Селесте в моих глазах была воплощением сокровенной мечты: существом из высшего класса, и одно то, что я находилась с ней рядом, наполняло меня счастьем. Мало-помалу я привыкла считать дни, которые оставались до встречи с ней. По воскресеньям я вставала чуть свет, напяливала на себя гадкую школьную форму и пулей летела в приходскую церковь, а сердце у меня готово было выскочить от радости.
Меня очень интересовало, чем занимается Селесте в течение недели, но я не осмеливалась спросить ее об этом и только терялась в догадках. Жизнь ее представлялась мне тайным заповедником, куда я никогда не получу доступа. Стоило мне подумать об этом, как я вспоминала о непрочности нашей дружбы, и душа моя трепетала: мне казалось, что Селесте больше не придет на катехизис, и я замирала от ужаса. Мысленно я не раз обращалась к ней с вопросами. Вдали от нее я разговаривала с ней бойко и решительно и вела себя отважно и смело. Но стоило мне подойти к ней, как вся эта мнимая храбрость оставляла меня, и я едва могла пробормотать несколько слов.
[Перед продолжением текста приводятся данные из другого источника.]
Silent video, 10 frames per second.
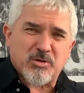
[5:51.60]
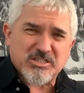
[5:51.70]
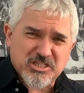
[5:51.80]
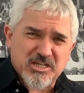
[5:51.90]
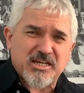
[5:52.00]

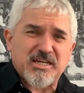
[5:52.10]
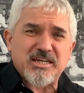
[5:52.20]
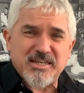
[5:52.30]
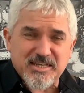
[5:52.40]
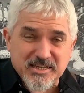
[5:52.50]
G,
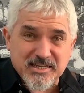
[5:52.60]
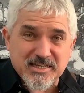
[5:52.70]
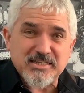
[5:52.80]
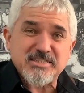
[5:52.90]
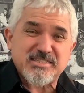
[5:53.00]

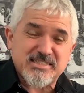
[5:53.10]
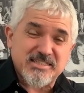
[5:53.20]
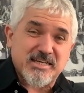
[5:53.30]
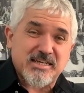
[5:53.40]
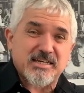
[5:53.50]
D,
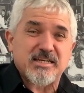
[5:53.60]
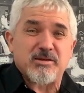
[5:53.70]
C,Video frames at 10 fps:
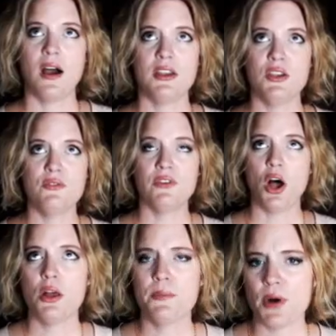You've
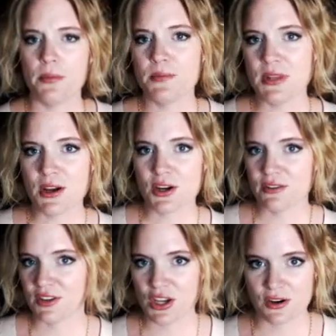all probably heard of
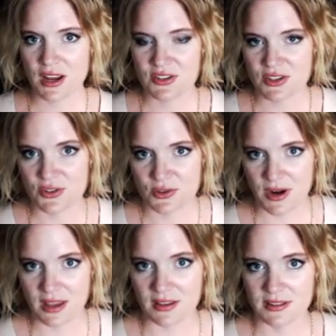a curation
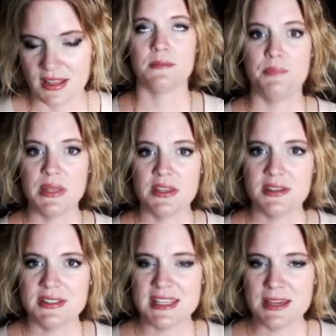trail.
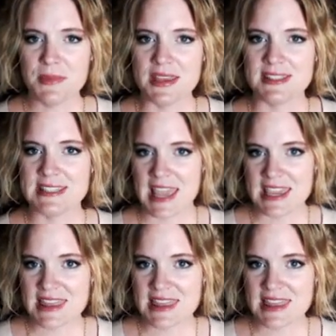Build Team has taken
Наверно, так продолжалось бы до бесконечности, если бы Селесте сама не заметила создавшегося положения. Однажды, склонив ко мне свое благоухающее личико, она спросила, люблю ли я ее. Сердце мое бешено заколотилось: мне пришлось сделать над собой усилие, прежде чем я сказала «да». Тогда Селесте с улыбкой взяла меня за руки и сказала, что я могу навещать ее каждый вечер. «Мы все тебя очень любим», – проговорила она. И тут я увидела, как из-за ее спины выглядывает множество ласково улыбающихся мне лиц. Селесте пригласила меня перед уходом домой; садясь в свой автомобиль, она еще раз обернулась и послала мне воздушный поцелуй.
В следующее воскресенье она не пришла на занятия, и я, подождав еще два дня и набравшись храбрости, пошла к ней домой на улицу Веласкеса. Самым тщательным образом, как только могла, я повязала волосы сиреневой лентой, а мама одолжила мне кожаную сумку гранатового цвета, в которой она хранила деньги: сдачу после рыночных покупок.
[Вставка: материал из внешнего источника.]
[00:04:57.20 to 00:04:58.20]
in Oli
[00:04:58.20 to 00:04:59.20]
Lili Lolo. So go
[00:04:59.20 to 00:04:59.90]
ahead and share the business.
И вот я стояла с бьющимся сердцем у запертой двери, как мне помнится, стояла долго, прижавшись ухом к замочной скважине, подвергая себя риску быть застигнутой в такой некрасивой позе. Наконец я позвонила, и меня вдруг всю затрясло, как в лихорадке. Точно во сне, вошла я вслед за важной горничной в прихожую, где не решилась даже сесть; здесь я еще сильнее почувствовала свое безобразие и ничтожество. Так, довольно долго, я стояла, испытывая одновременно ужас и радость, готовая вот-вот разреветься, пока наконец не пришла Селесте.